Approximately 5% of individuals infected with hepatitis B virus (HBV) are coinfected with hepatitis D virus (HDV). Chronic HBV/HDV coinfection is associated with an unfavourable outcome, with many patients developing liver cirrhosis, liver failure and eventually hepatocellular carcinoma within 5–10 years. The identification of the HBV/HDV receptor and the development of novel in vitro and animal infection models allowed a more detailed study of the HDV life cycle in recent years, facilitating the development of specific antiviral drugs. The characterisation of HDV-specific CD4+ and CD8+T cell epitopes in untreated and treated patients also permitted a more precise understanding of HDV immunobiology and possibly paves the way for immunotherapeutic strategies to support upcoming specific therapies targeting viral or host factors.

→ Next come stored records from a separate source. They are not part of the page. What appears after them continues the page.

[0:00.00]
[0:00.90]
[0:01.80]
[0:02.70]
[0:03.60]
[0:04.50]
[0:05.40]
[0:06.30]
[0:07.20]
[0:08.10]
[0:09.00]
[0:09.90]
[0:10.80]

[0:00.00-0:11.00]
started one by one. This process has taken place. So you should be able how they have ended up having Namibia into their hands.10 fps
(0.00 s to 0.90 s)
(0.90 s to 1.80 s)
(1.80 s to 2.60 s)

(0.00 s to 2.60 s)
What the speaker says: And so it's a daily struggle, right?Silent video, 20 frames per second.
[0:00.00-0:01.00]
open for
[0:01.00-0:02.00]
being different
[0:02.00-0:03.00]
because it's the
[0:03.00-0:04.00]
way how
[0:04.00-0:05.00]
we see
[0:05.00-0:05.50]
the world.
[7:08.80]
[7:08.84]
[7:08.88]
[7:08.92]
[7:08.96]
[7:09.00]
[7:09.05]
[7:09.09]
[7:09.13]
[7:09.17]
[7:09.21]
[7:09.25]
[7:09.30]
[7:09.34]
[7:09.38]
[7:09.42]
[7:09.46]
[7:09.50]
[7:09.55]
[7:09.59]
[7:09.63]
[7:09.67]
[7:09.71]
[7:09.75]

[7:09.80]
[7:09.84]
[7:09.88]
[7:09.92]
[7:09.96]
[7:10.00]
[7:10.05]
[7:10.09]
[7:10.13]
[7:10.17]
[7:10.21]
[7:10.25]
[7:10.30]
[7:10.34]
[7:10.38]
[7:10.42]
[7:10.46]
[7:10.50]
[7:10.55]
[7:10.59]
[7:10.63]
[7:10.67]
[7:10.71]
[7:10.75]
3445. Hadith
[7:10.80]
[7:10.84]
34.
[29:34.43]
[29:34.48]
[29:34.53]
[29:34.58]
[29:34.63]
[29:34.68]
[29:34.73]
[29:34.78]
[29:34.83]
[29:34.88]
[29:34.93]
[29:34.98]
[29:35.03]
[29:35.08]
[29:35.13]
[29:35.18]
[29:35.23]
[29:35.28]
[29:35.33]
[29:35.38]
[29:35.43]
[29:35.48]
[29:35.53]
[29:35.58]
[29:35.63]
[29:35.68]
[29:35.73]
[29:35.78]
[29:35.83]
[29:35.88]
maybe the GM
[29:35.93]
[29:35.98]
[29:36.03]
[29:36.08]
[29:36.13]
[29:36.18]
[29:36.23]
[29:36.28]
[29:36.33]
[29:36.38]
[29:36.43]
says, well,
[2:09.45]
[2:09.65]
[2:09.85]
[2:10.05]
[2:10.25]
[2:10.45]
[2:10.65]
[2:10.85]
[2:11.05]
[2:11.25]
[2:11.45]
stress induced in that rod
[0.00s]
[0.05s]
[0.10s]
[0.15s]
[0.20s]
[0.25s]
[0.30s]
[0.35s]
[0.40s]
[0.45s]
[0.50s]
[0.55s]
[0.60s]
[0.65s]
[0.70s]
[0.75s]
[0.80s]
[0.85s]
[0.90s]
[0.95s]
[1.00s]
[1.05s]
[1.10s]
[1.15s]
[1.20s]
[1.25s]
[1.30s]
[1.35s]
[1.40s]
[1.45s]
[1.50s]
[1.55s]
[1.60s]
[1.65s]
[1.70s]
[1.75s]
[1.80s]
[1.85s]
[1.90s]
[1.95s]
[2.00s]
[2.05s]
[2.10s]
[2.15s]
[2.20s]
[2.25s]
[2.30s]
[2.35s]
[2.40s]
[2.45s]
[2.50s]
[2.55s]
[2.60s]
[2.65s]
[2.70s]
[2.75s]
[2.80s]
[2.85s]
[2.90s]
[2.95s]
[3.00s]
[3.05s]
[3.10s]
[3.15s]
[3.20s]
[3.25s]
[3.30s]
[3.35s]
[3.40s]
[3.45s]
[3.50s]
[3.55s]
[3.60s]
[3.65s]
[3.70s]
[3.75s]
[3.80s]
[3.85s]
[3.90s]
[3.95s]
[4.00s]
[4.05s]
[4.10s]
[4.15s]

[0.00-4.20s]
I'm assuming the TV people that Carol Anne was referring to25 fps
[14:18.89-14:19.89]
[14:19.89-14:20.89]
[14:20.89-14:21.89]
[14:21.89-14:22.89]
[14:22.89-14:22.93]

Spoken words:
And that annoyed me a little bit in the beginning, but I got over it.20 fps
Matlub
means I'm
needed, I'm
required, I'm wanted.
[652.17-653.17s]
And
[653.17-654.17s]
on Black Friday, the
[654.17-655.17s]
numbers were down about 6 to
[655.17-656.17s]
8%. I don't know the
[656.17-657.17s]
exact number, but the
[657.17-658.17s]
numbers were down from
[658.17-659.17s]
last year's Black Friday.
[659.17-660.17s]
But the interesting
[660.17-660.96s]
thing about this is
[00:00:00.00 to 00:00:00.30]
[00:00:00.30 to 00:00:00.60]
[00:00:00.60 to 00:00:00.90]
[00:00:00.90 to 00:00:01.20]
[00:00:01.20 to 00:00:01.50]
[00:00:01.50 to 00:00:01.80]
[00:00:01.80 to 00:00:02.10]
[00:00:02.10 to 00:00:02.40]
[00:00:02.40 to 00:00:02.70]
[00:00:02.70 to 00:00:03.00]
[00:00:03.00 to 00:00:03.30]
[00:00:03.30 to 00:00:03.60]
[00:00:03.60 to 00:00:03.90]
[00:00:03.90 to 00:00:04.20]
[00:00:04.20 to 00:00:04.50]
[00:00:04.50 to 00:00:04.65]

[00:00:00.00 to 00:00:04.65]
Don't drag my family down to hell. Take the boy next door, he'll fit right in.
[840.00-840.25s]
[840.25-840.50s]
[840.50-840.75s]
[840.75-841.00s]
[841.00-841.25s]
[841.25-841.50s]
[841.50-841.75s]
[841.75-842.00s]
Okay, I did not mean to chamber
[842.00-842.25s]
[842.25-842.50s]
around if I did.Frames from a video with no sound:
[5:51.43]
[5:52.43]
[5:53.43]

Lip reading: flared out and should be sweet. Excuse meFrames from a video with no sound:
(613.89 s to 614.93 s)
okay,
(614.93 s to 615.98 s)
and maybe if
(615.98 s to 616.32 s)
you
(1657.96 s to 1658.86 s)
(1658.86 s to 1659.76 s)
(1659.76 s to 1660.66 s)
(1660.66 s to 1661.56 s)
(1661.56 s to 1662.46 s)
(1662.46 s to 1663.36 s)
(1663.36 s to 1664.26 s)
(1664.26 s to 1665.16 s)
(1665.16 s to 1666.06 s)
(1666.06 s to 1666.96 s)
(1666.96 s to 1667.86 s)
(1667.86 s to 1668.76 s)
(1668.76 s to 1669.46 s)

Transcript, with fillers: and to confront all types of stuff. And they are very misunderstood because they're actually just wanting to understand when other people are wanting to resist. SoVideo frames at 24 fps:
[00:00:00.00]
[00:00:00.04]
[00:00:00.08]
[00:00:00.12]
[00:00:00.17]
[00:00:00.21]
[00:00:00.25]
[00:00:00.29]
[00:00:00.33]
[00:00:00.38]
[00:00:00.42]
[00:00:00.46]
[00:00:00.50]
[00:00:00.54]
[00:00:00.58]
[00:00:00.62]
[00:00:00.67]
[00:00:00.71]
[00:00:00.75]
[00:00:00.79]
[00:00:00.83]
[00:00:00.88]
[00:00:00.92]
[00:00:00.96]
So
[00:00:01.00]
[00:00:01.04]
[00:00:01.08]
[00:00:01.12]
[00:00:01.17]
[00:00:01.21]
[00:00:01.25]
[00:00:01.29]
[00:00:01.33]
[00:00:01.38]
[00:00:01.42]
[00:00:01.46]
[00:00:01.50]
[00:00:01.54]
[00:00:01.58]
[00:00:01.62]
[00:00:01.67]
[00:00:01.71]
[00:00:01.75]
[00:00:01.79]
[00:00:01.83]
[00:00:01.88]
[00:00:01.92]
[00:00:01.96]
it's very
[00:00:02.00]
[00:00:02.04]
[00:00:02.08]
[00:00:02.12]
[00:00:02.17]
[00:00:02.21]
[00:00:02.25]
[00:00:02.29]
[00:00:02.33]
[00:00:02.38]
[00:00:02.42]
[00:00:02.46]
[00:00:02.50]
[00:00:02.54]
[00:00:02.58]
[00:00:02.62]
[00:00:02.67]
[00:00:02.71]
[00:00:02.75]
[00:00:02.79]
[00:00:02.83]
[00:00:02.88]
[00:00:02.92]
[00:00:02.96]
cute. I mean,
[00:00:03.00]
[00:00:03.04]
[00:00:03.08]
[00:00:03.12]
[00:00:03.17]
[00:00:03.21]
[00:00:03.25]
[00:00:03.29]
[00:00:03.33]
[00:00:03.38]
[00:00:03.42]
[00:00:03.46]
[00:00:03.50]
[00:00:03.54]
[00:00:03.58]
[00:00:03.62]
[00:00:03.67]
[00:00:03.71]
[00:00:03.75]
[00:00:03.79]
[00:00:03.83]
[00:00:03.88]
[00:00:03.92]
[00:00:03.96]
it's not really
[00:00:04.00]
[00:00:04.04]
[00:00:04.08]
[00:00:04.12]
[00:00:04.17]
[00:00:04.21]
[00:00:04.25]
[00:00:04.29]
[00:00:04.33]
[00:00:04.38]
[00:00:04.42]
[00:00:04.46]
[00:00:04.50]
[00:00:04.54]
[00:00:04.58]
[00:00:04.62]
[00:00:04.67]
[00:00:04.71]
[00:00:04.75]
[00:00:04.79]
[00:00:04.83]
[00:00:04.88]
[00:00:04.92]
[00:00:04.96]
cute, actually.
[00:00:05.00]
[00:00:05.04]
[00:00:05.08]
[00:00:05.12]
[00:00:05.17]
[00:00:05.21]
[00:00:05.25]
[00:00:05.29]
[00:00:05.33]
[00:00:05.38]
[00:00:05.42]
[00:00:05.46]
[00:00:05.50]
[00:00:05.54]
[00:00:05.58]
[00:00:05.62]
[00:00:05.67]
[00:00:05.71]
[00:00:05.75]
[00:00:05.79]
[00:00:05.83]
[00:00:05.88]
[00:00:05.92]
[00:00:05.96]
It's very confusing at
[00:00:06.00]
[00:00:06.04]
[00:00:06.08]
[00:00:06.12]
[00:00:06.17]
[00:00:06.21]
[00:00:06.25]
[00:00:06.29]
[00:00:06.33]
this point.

Pegylated interferon-α has been used for treating HDV patients for the last 30 years with only limited sustained responses. Here we describe novel treatment options with regard to their mode of action and their clinical effectiveness. Of those, the entry-inhibitor bulevirtide (formerly known as myrcludex B) received conditional marketing authorisation in the European Union (EU) in 2020 (Hepcludex). One additional drug, the prenylation inhibitor lonafarnib, is currently under investigation in phase III clinical trials. Other treatment strategies aim at targeting hepatitis B surface antigen, including the nucleic acid polymer REP2139Ca. These recent advances in HDV virology, immunology and treatment are important steps to make HDV a less difficult-to-treat virus and will be discussed.